Take for example, an executive, who is acting as a Project Manager, and is unfamiliar with project management best practices. When he leaves the company, the multi-million dollar project jumps up to an elevated level of risk. Why? Because all of the information, issues, risks, quality measures, budgeting, vendor relationships and regulatory challenges walked right out the door with him.
The takeaway from this scenario is that risk assessments should not be considered static. Risks can, and will, change throughout the various stages of the project. Some risks may be closed, or the level of exposure is reduced, while new risks are introduced, or the exposure level may increase which would require a change in your response planning efforts should those risks occur.
Here are some ideas on how to start pulling your project back together if you experience a similar scenario:
- Review the existing risk assessment and response plan with the team so that updates can be made based on the current progress of the project.
- Discuss response planning for new, potential, risks that have been identified.
- Determine what the action plan will be, as a team, for the risks that have arisen which could impact the project.
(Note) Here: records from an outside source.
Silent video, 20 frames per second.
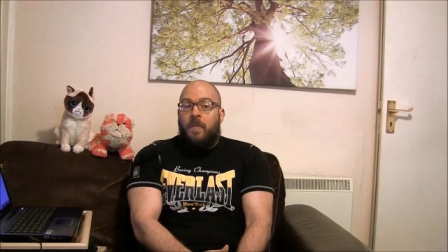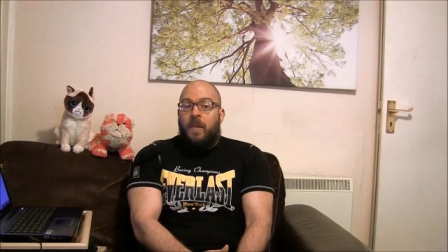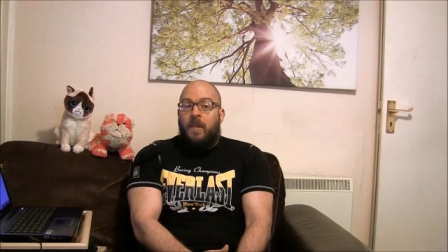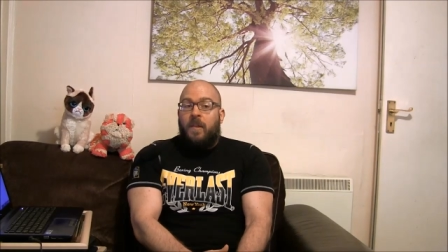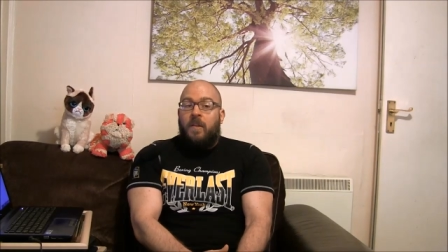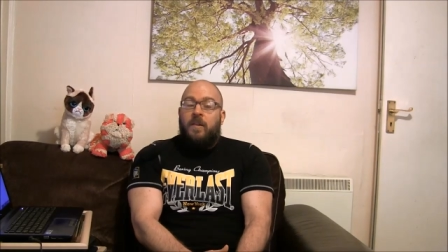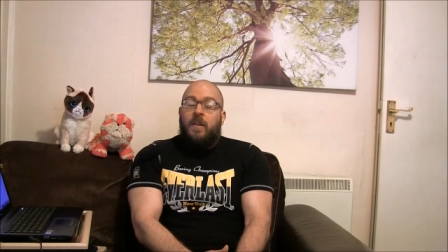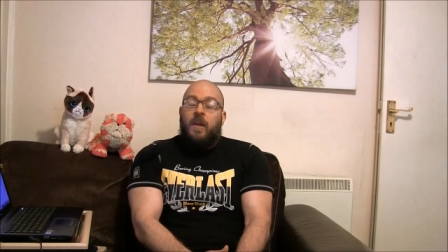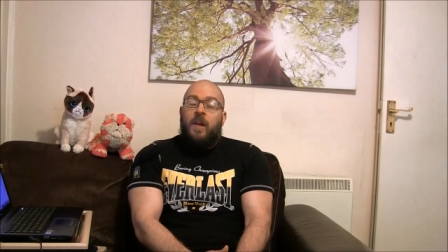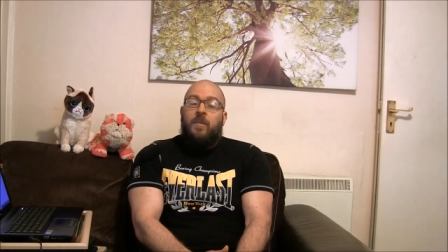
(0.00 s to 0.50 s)

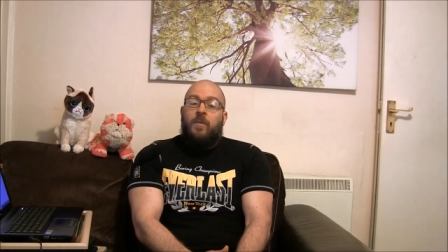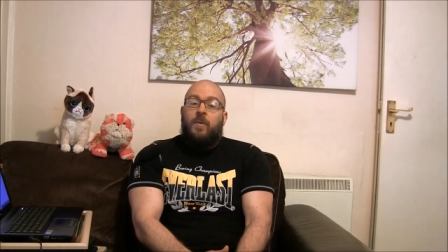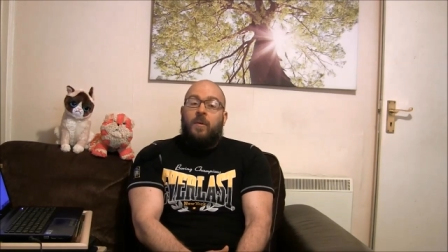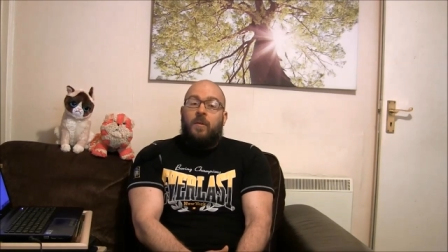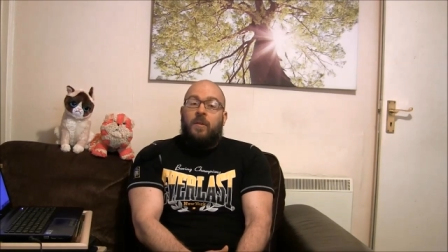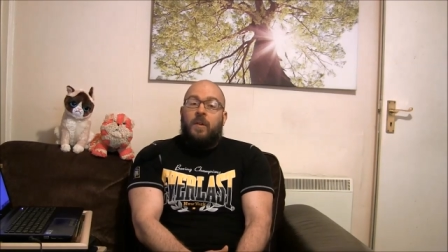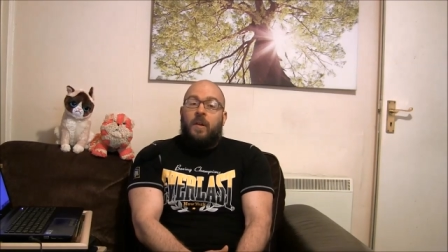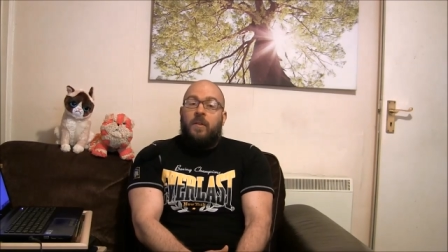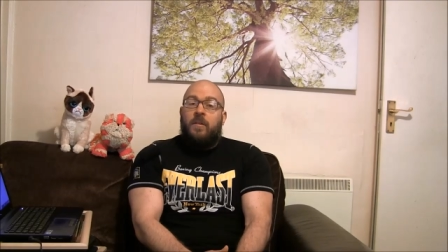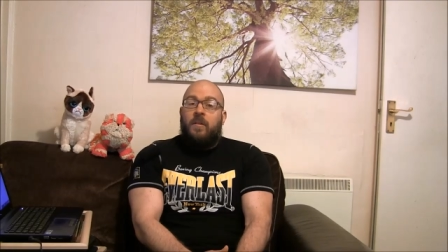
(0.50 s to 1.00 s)
and these guys
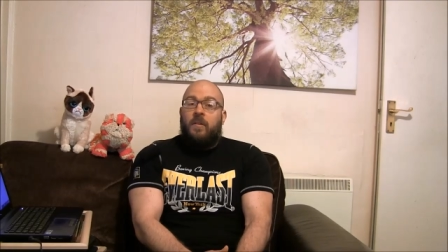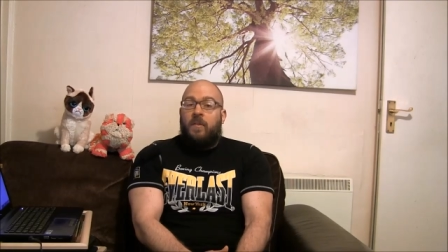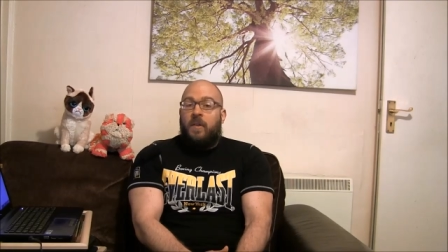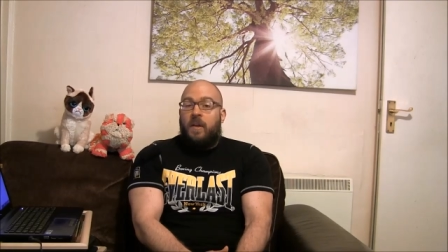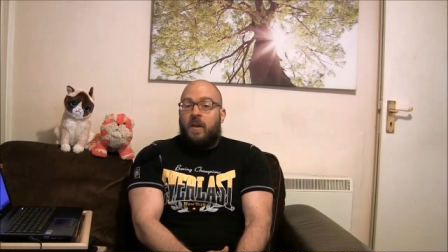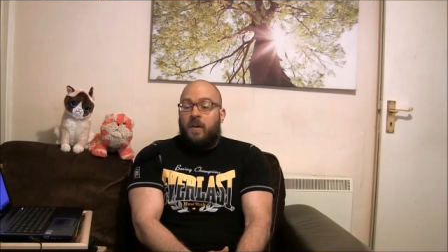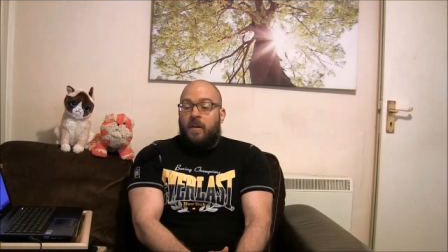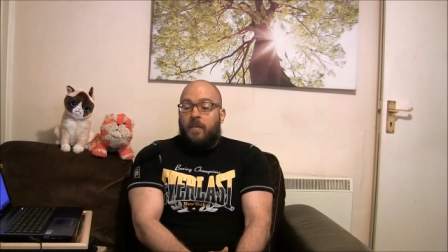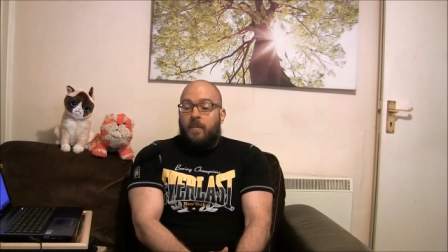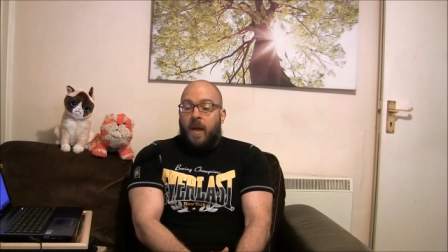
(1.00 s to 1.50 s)
were on tons of
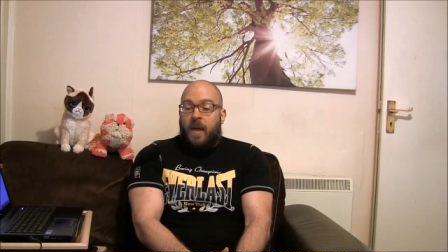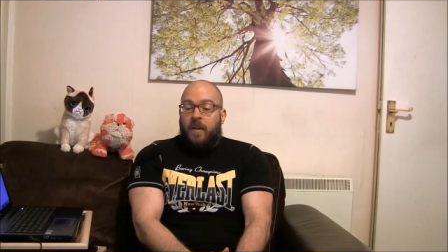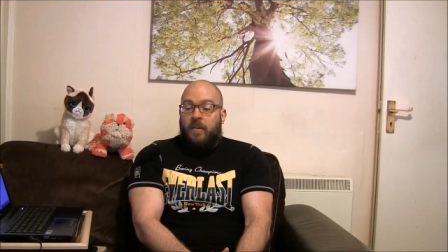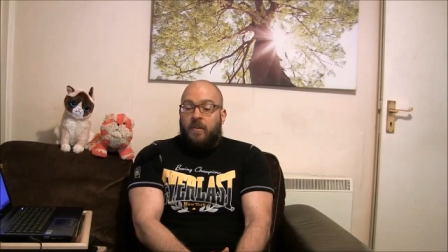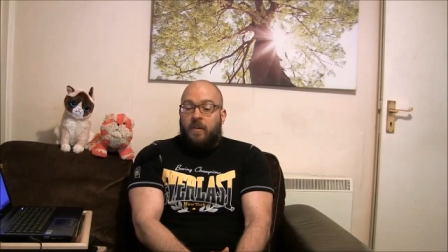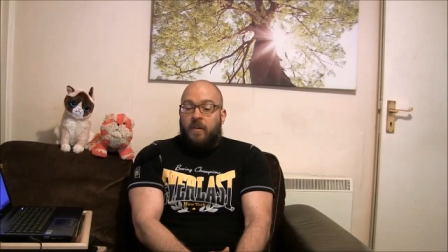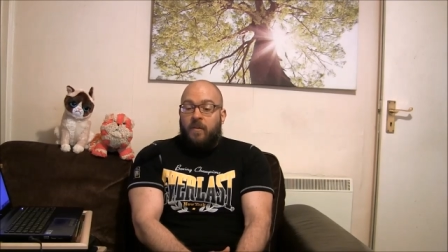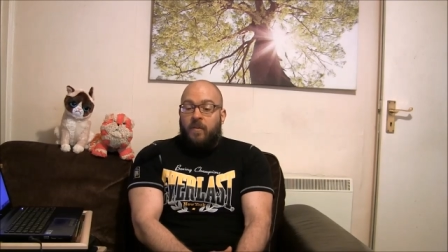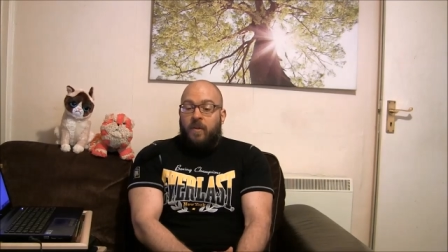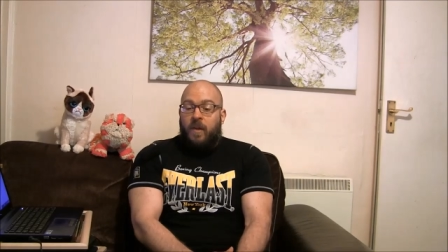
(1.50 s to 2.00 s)
gear and
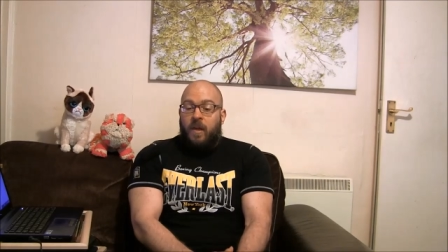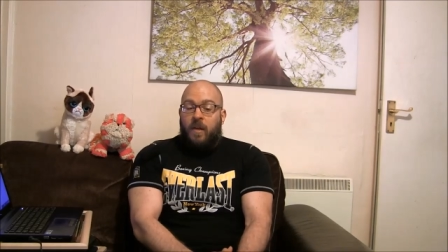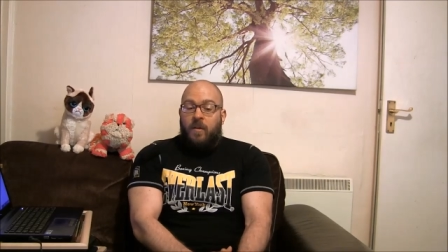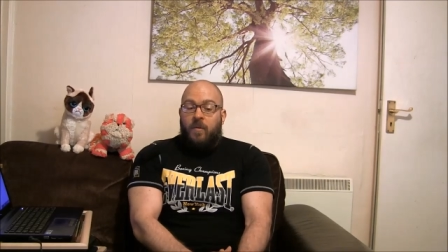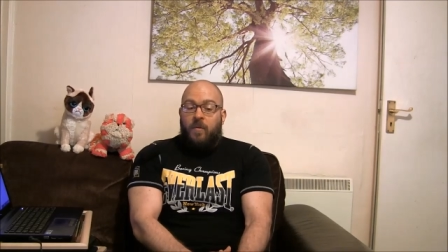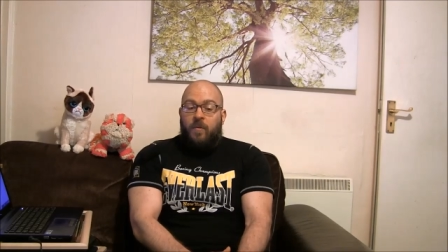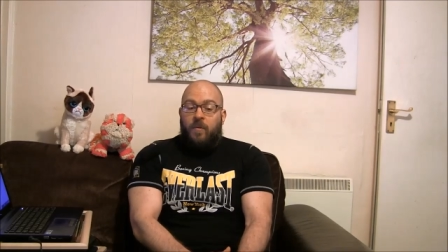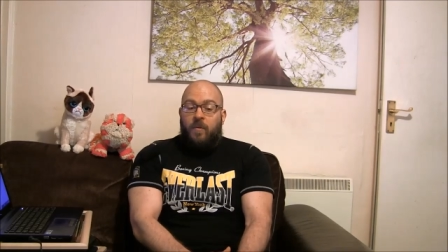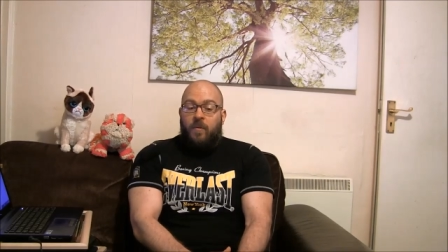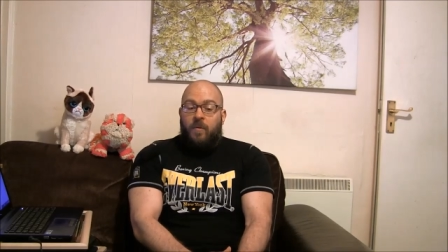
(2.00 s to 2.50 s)
massive
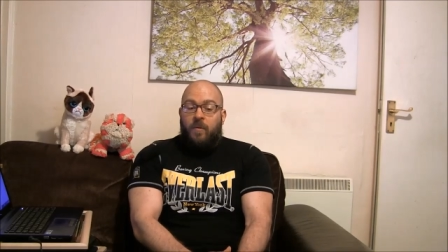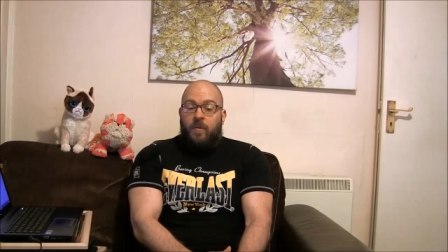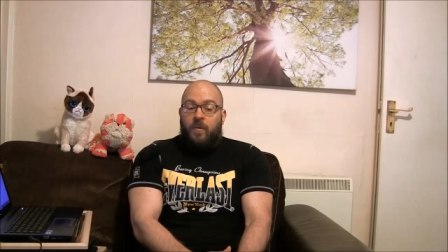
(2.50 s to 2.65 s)
and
- Schedule a monthly review of risks with the project team. This will ensure that the team gets into the habit of identifying, discussing and reviewing risks.
The best way to avoid the negative impact of risk is to follow project management best practices, for instance:
- Document risks, issues and assumptions and share with the team for comment and feedback.
- Store all project documentation in an easy to find, and navigatable, folder system on your network.
- Use a collaboration tool that will allow the team members to easily share and communicate potential risks that they have identified during the course of their work.
- Establish a sustainability plan for all critical project team members
- Always continue to improve your processes based on input from the team.
Good luck and don’t forget to schedule that risk review, with your team, today!